**Task details**
Any picture must be dropped, but each line of the data should be duplicated exactly.

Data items

+++

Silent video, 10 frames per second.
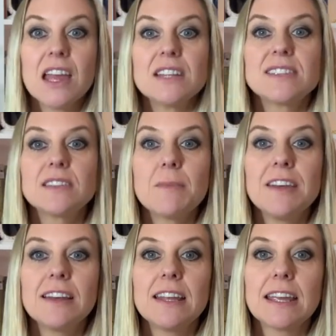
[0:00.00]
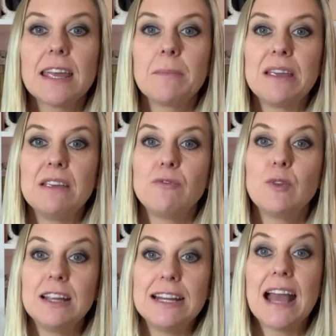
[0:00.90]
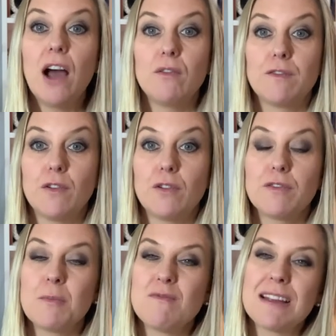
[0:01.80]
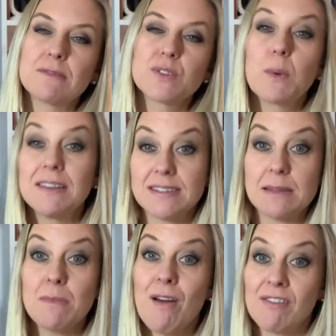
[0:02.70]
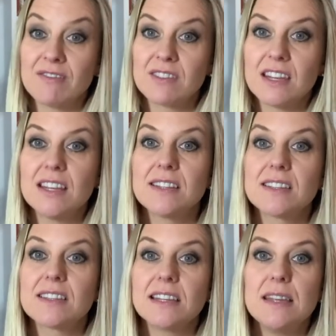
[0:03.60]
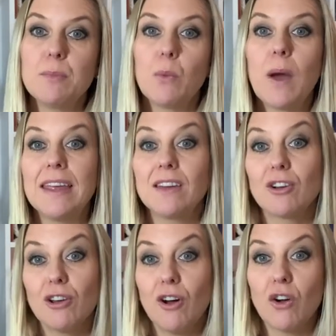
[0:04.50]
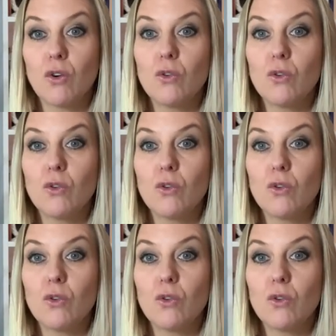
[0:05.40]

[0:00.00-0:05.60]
Something that can be really helpful from around 20 months is a sleep-wake clock,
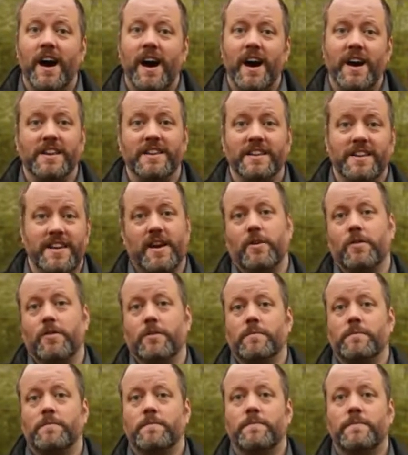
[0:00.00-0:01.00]
an
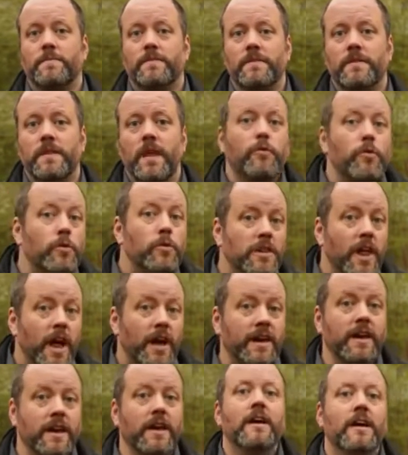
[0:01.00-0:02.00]
encounter. Now, if we're
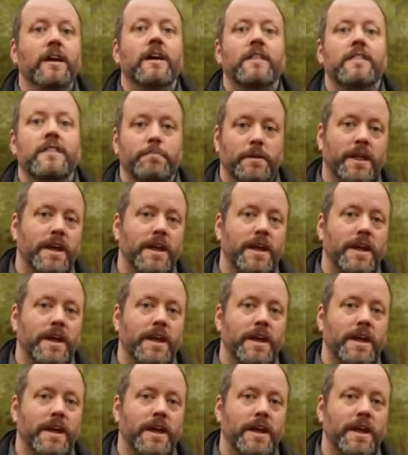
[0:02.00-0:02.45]
lucky, the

+++

**Output below**
Silent video, 10 frames per second.
[0:00.00]
[0:00.90]
[0:01.80]
[0:02.70]
[0:03.60]
[0:04.50]
[0:05.40]

[0:00.00-0:05.60]
Something that can be really helpful from around 20 months is a sleep-wake clock,
[0:00.00-0:01.00]
an
[0:01.00-0:02.00]
encounter. Now, if we're
[0:02.00-0:02.45]
lucky, the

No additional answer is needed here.